Le pauvre animal, qui avait été fabuleusement rossé, n’osa même point se lever à l’approche des deux hommes. Craintif, le poil tout hérissé, if battait lentement son fouet, la tête aplatie sur la paille, les regardant d’un œil rouge et chargé d’angoisse.

Philomen qui l’examinait attentivement coupa la parole à Lisée qui allait gronder et tempêter :

— Mais il est vide comme un sifflet, ce chien, constata-t-il ! Il n’a sûrement pas bouffé depuis hier au soir.

— Cré nom de Dieu ! c’est pourtant vrai, jura Lisée à son tour. Ah, la sacrée vache ! Laisser une bête avoir faim ! Ça n’est pas étonnant qu’il coure les poules s’il n’a rien dans le cornet depuis vingt-quatre heures. Et voilà, c’est la faute du chien ! Attends un peu !

Ils rentrèrent à la cuisine.

— Me dirais-tu bien quelle espèce de soupe le chien a mangée, aujourd’hui !

— De la soupe : bien sûr que j’y en ai fait !

— Et avec quoi, s’il te plaît ?

— !…

— Je te demande avec quoi, sacrée garce !

— Ah ! et puis est-ce que j’ai eu le temps, moi, j’ai fait au four, j’ai préparé la hutte du cochon, arrangé le ménage, fait le souper…

— Ça va bien, donne-moi le pain ; c’est moi qui vais lui faire à manger, mais si tu prononces un mot au sujet de la poule, c’est à celui-là que tu auras affaire.
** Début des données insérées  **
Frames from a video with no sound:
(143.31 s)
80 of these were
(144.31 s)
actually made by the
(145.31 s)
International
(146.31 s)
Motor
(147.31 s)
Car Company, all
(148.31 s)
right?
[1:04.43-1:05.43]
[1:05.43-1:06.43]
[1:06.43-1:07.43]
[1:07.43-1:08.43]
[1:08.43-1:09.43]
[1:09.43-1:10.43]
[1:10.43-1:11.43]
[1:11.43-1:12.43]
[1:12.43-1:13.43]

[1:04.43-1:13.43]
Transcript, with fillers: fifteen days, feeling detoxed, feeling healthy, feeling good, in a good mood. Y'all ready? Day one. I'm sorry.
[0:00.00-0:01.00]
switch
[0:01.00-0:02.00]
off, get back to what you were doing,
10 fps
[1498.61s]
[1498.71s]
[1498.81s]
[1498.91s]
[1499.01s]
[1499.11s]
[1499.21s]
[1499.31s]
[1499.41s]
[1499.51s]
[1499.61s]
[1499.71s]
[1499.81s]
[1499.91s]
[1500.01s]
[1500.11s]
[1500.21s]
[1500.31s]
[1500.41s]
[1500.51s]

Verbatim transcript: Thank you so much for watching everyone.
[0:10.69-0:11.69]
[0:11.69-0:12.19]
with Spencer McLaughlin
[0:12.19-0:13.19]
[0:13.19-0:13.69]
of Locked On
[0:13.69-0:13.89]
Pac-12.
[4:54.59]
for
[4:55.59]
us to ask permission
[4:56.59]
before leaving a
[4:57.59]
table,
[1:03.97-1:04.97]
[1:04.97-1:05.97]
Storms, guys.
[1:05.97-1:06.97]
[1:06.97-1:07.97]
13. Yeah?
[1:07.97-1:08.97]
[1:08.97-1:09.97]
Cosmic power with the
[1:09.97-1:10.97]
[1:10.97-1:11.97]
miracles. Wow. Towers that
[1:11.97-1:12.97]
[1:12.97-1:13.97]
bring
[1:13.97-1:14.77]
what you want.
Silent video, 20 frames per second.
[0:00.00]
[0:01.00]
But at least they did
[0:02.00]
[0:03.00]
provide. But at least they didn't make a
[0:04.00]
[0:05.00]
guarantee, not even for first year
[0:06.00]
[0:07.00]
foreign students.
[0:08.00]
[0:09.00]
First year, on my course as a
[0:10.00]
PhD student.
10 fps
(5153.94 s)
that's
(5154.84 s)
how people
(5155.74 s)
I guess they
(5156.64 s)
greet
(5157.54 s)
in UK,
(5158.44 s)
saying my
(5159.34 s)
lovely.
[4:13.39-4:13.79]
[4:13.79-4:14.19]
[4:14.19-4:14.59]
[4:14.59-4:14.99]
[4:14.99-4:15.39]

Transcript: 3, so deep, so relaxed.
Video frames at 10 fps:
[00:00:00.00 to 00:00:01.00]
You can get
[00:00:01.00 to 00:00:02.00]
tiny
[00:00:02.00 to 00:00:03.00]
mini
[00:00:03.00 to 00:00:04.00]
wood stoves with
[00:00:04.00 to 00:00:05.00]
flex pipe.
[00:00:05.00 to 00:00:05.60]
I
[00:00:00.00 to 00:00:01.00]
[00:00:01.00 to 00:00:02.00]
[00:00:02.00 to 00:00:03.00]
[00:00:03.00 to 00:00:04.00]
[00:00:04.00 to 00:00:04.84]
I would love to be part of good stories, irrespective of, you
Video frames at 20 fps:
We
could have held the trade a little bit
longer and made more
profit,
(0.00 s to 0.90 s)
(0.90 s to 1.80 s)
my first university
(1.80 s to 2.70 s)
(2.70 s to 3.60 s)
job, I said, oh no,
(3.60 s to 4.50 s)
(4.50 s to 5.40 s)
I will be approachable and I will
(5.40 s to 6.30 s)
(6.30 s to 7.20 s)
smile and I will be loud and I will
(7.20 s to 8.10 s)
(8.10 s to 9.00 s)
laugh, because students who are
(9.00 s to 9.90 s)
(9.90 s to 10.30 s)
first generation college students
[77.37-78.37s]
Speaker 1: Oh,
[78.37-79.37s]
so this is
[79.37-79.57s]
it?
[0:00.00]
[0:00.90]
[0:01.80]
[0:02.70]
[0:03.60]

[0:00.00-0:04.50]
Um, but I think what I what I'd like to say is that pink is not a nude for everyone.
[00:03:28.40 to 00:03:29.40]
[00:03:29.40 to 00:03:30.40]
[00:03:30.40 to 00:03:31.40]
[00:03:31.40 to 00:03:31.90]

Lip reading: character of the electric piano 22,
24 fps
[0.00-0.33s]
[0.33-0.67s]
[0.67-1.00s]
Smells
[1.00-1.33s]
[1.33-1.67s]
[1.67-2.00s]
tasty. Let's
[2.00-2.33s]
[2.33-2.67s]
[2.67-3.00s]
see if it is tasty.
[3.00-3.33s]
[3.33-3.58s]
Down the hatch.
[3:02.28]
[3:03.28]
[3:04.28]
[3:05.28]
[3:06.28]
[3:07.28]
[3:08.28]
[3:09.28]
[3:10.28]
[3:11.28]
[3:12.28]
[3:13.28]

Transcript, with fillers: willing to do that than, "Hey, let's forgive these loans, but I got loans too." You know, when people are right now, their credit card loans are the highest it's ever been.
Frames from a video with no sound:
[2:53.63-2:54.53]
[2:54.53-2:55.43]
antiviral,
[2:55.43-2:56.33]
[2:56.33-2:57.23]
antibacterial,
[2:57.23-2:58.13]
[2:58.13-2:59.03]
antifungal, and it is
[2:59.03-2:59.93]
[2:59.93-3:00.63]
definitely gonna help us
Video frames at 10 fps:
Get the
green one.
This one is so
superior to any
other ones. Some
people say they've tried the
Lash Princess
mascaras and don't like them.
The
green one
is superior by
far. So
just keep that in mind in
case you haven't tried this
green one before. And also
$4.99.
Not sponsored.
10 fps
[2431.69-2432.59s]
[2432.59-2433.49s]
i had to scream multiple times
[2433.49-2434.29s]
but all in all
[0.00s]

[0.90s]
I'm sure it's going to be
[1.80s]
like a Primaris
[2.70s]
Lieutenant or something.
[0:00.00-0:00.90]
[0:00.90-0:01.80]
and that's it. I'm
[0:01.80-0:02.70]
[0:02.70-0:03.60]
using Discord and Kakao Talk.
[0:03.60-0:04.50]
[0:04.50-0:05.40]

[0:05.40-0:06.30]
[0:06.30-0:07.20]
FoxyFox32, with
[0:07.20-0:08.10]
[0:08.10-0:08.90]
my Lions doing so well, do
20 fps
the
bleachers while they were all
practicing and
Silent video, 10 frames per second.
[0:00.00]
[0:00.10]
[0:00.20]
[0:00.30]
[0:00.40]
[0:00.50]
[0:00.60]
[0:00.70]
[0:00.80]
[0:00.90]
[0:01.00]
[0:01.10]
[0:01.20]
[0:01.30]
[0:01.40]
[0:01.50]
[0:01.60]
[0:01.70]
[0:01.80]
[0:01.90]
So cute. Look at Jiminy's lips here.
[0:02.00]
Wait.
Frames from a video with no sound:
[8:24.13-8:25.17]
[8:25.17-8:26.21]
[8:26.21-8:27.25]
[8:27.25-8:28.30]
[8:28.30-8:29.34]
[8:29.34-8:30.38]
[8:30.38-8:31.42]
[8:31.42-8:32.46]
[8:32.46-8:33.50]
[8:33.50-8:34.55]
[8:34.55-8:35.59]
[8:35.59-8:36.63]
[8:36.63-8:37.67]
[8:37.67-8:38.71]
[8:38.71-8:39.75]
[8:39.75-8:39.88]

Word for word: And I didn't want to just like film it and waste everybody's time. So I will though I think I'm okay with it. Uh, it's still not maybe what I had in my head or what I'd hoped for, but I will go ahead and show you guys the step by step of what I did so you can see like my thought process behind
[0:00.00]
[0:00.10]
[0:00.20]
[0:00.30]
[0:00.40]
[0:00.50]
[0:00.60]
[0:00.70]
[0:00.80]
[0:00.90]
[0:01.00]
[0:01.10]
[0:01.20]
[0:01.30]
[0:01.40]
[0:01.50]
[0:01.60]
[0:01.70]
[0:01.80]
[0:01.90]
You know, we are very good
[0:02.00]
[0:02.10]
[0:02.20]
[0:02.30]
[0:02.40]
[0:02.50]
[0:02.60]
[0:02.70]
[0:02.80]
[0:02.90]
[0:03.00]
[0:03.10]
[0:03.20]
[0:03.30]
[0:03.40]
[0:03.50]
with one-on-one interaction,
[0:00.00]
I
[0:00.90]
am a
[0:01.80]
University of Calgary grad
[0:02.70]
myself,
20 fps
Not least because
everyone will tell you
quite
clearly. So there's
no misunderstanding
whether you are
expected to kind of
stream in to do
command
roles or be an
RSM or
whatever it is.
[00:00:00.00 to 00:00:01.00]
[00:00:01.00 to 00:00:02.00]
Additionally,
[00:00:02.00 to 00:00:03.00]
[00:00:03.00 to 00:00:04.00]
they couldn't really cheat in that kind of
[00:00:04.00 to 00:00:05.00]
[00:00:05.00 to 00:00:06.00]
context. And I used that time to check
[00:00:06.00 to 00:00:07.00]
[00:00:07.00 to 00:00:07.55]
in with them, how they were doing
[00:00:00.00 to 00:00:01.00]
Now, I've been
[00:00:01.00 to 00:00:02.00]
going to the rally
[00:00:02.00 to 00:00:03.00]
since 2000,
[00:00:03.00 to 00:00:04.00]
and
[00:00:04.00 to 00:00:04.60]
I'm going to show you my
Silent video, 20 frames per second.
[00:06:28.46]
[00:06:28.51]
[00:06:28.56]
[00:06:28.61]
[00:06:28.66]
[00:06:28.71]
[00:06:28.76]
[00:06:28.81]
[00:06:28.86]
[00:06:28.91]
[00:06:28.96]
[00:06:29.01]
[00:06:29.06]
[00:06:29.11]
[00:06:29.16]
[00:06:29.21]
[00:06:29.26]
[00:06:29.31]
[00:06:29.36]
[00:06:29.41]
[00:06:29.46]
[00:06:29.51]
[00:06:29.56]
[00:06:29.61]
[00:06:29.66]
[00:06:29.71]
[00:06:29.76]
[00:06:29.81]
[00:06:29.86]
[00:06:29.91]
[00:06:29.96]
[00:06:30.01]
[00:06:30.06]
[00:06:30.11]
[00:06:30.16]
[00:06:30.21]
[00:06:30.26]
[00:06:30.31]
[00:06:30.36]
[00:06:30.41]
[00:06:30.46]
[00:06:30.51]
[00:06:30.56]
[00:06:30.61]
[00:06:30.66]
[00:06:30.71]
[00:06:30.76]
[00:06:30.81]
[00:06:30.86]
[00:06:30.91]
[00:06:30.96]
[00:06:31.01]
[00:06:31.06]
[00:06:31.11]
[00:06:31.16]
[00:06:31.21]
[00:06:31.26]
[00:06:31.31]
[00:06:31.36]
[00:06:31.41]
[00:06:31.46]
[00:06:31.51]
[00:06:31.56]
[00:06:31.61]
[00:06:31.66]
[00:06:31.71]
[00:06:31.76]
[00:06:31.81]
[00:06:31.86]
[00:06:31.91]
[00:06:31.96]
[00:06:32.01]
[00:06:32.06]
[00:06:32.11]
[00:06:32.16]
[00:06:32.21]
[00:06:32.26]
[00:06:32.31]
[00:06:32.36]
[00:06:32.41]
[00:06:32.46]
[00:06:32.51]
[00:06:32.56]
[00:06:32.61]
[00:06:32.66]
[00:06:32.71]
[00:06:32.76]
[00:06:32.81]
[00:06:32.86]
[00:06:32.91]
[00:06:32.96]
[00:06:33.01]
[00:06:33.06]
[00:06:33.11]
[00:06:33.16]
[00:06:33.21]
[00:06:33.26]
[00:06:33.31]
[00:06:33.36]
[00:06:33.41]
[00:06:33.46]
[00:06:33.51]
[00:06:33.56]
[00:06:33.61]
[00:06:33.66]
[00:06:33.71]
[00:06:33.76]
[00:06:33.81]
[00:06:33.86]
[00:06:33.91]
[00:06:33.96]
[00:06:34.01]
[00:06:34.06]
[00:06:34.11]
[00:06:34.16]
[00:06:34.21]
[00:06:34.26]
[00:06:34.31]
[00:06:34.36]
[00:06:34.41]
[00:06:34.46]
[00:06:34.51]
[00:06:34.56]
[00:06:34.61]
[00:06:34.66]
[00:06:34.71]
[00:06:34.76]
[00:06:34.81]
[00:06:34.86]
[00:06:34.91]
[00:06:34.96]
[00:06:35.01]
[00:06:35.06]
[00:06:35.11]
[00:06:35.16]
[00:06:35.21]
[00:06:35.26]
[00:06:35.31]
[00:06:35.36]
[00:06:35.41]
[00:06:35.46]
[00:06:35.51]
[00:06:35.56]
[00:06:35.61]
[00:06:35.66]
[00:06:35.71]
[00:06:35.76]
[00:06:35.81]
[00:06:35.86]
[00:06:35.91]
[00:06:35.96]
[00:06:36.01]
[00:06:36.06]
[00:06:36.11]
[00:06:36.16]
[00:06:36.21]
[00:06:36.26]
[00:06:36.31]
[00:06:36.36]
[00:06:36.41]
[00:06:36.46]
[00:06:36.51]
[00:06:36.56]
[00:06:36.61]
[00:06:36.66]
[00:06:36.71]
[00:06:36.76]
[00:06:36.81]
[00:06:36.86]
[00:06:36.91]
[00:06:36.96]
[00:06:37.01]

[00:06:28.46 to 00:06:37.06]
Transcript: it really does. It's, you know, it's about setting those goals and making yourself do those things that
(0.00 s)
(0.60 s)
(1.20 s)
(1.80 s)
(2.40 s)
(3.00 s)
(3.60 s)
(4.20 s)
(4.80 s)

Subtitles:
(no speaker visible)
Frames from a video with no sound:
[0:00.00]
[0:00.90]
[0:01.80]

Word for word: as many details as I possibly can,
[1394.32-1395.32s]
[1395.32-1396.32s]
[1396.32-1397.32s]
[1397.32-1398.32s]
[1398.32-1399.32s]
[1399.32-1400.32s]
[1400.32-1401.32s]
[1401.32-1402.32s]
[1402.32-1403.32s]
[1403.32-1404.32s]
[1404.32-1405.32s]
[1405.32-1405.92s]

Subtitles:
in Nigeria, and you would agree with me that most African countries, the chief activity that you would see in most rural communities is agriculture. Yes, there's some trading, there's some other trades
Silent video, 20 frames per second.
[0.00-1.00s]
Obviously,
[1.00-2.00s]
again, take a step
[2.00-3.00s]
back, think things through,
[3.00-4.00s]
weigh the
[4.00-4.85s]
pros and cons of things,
Et Lisée désignait du doigt le bout carré de son solide brodequin ferré.

— Si le chien avait eu l’estomac plein, il n’aurait pas eu l’idée de boulotter une poule et je veux t’apprendre, moi, à laisser les bêtes crever de faim !

  1. J’en demande bien pardon à l’Académie, mais Lisée, ignorant les règles de concordance des temps, avait un profond et naturel mépris pour l’imparfait du subjonctif ; que ce soit dit une fois pour toutes.
  2. Échines, morceaux de rondins refendus de un mètre ou quatre pieds de long.